**Exercise:**
Retype all entries exactly as they stand, excluding pictures.

───── Exercise materials

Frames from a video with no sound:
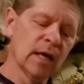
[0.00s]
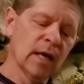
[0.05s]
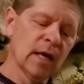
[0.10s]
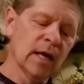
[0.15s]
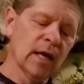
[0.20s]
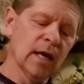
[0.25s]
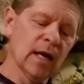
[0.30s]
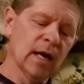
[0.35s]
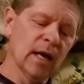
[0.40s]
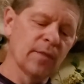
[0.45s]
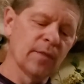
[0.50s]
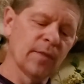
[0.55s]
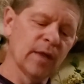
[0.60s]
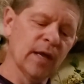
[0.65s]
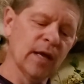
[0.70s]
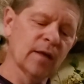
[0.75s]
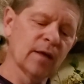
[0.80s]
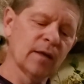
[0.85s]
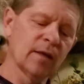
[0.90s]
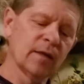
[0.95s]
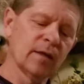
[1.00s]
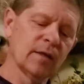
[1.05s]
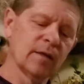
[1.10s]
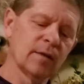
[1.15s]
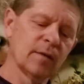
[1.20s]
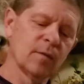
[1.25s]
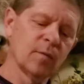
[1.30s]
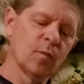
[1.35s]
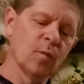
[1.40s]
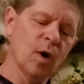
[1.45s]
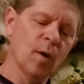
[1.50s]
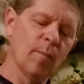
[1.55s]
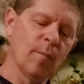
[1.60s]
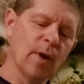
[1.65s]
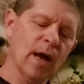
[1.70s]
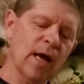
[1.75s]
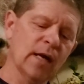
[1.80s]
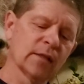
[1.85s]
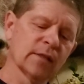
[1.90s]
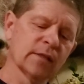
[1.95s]
And I think what
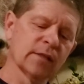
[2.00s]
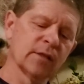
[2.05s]
makes the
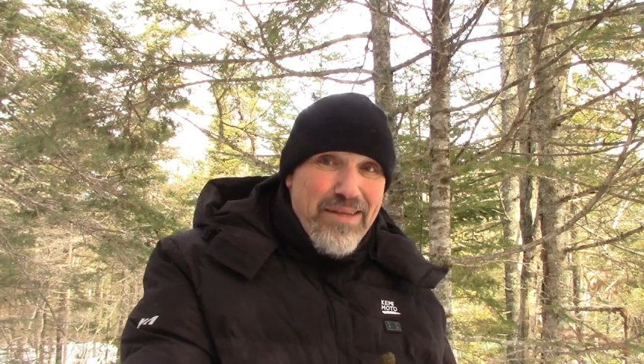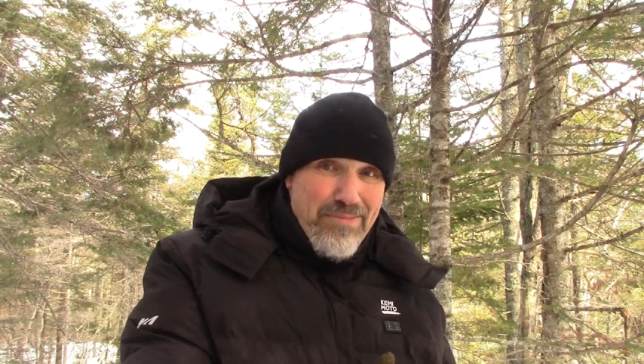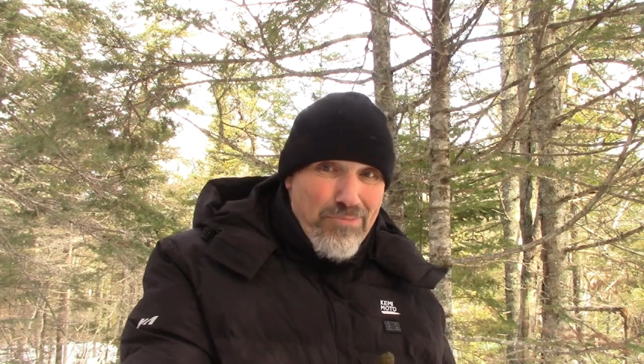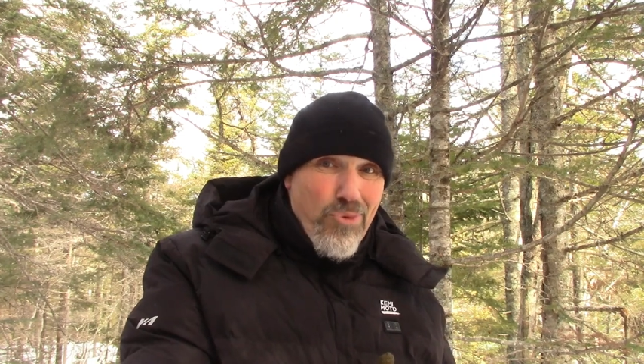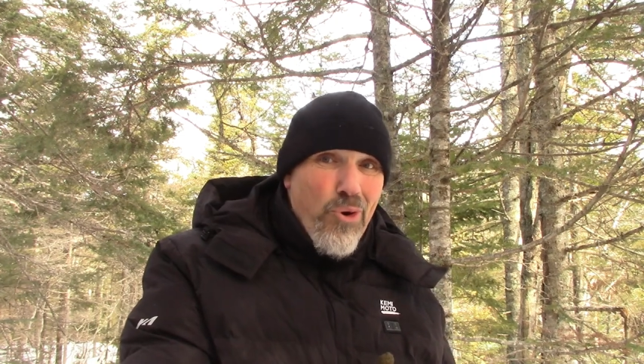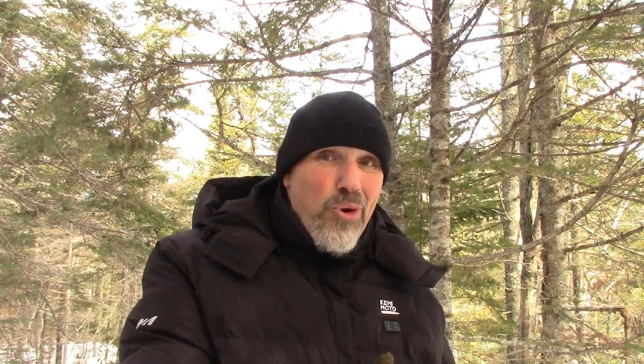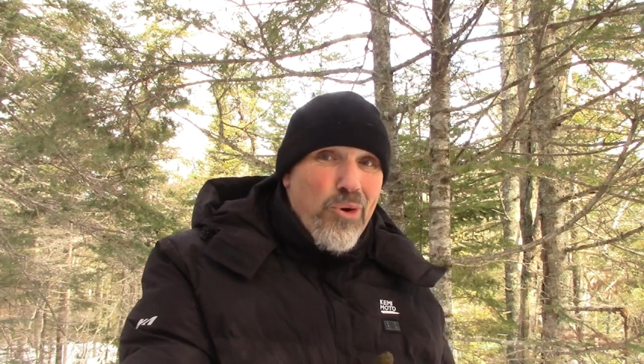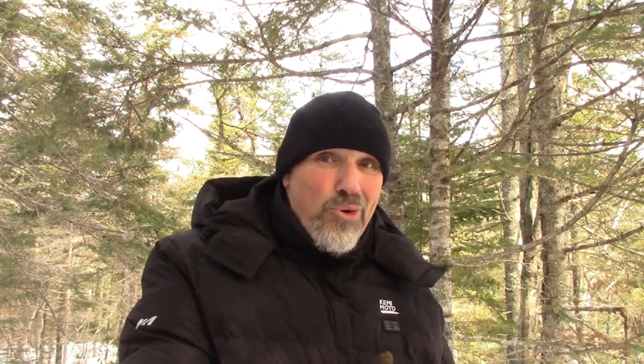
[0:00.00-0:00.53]

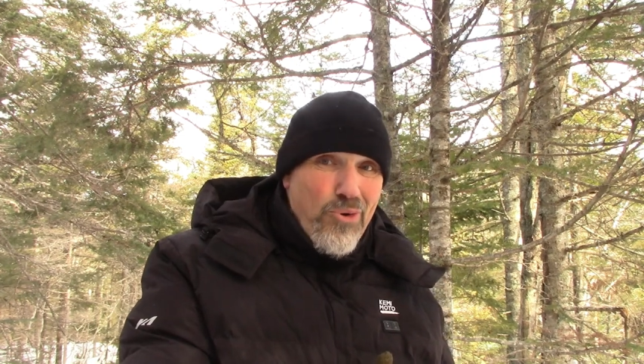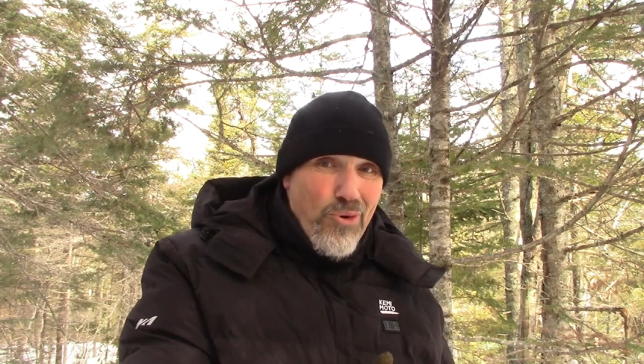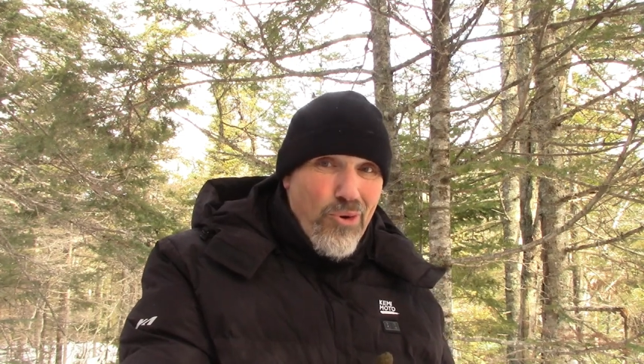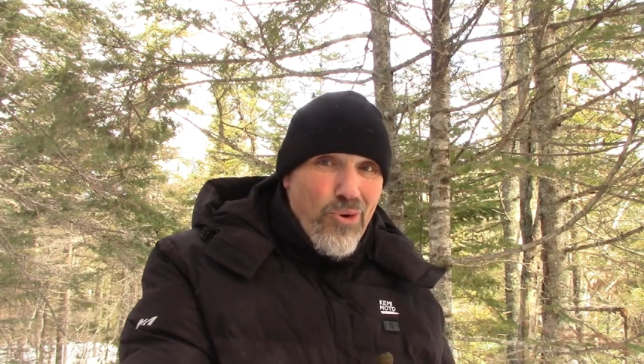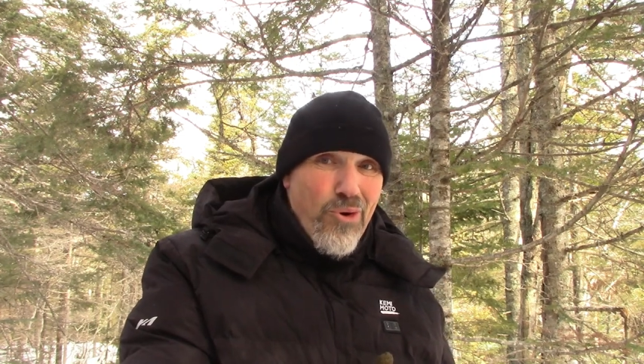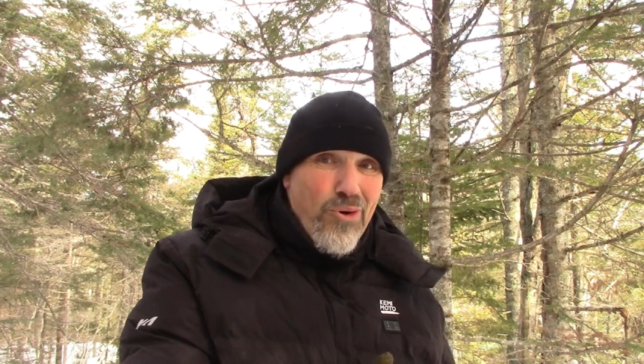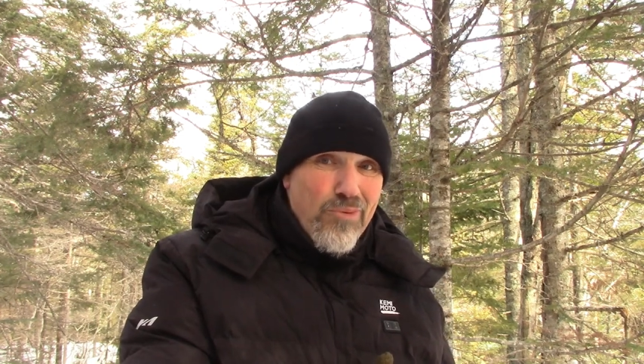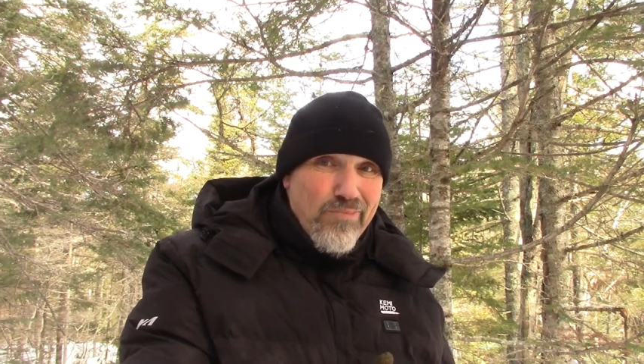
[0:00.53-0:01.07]
more
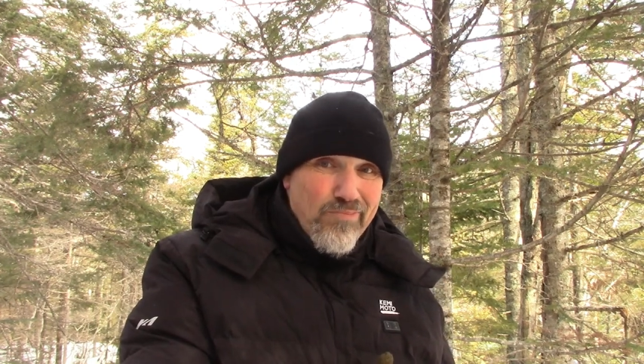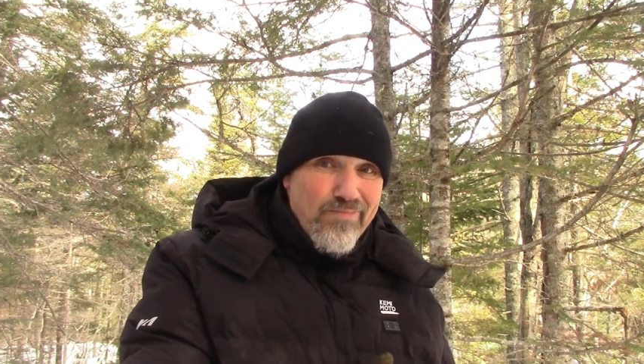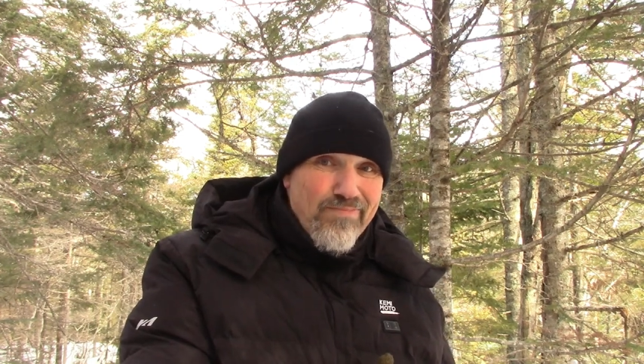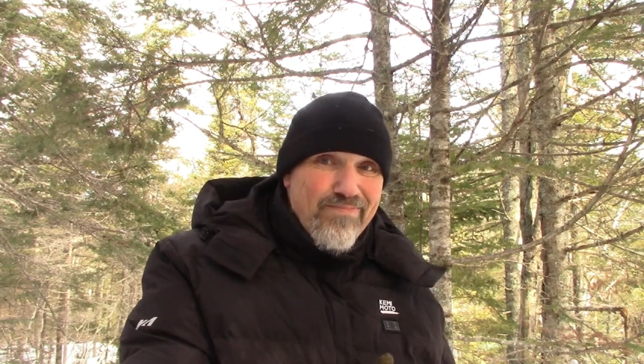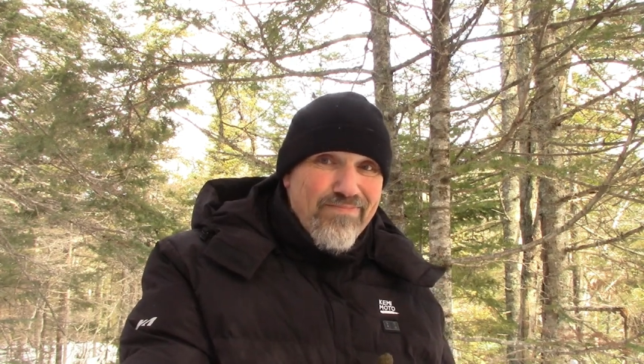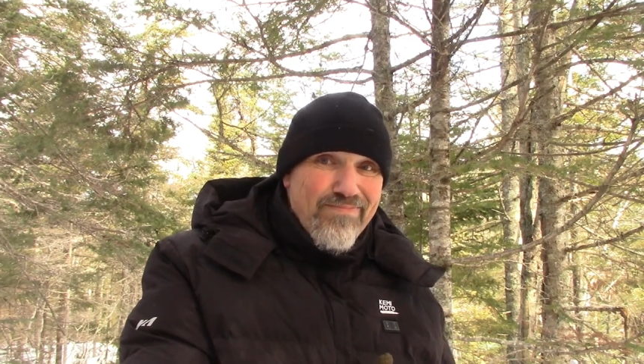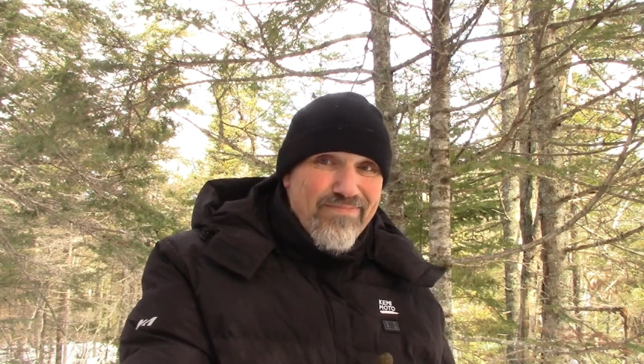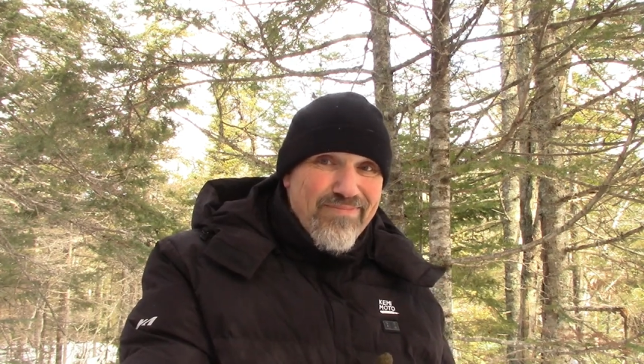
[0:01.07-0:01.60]
cool.
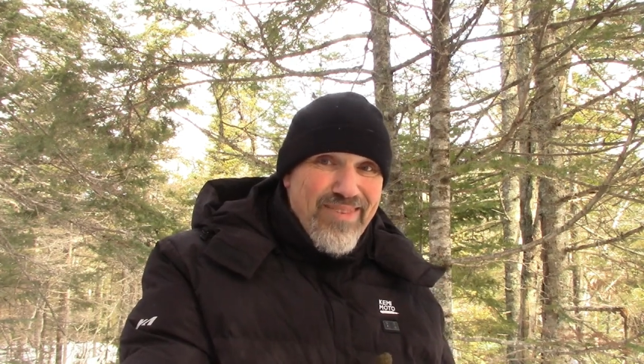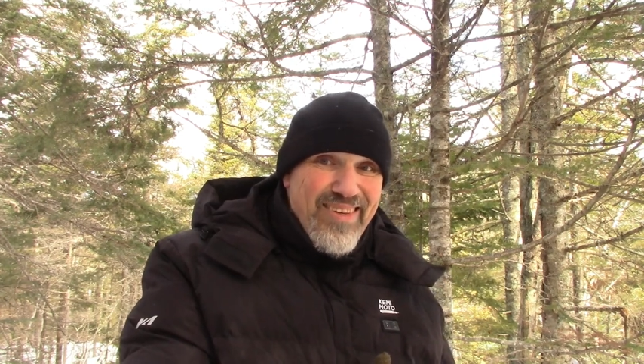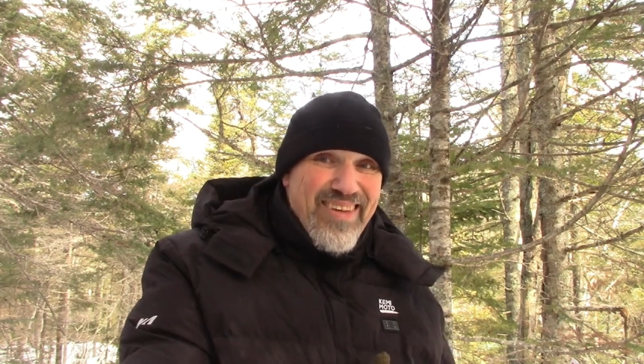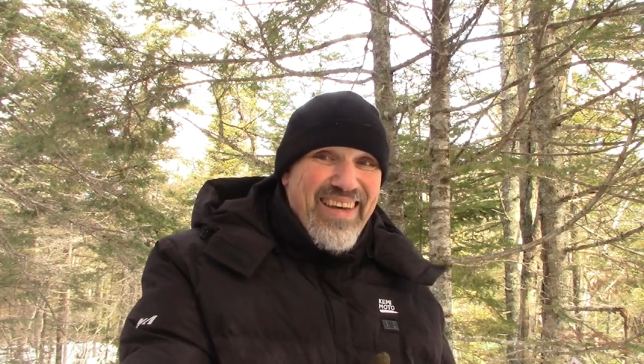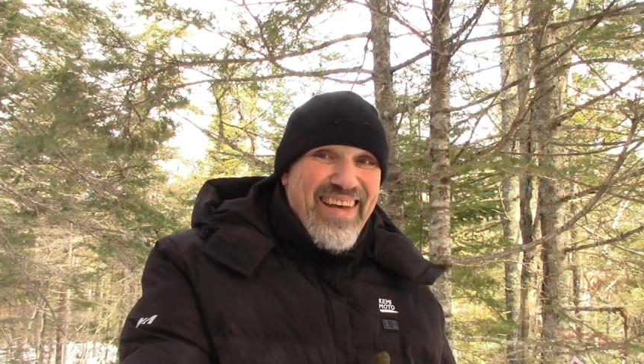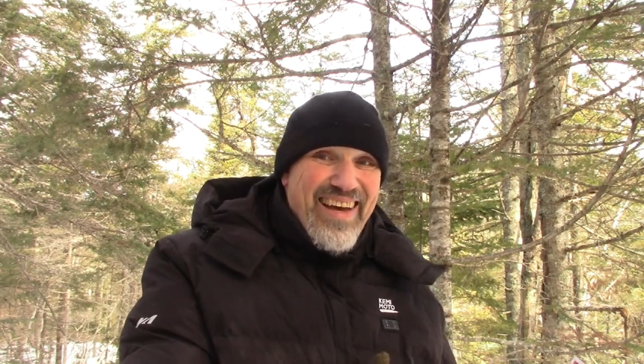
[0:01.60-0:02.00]
So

──────────

**Response box:**
Frames from a video with no sound:
[0.00s]
[0.05s]
[0.10s]
[0.15s]
[0.20s]
[0.25s]
[0.30s]
[0.35s]
[0.40s]
[0.45s]
[0.50s]
[0.55s]
[0.60s]
[0.65s]
[0.70s]
[0.75s]
[0.80s]
[0.85s]
[0.90s]
[0.95s]
[1.00s]
[1.05s]
[1.10s]
[1.15s]
[1.20s]
[1.25s]
[1.30s]
[1.35s]
[1.40s]
[1.45s]
[1.50s]
[1.55s]
[1.60s]
[1.65s]
[1.70s]
[1.75s]
[1.80s]
[1.85s]
[1.90s]
[1.95s]
And I think what
[2.00s]
[2.05s]
makes the
[0:00.00-0:00.53]

[0:00.53-0:01.07]
more
[0:01.07-0:01.60]
cool.
[0:01.60-0:02.00]
So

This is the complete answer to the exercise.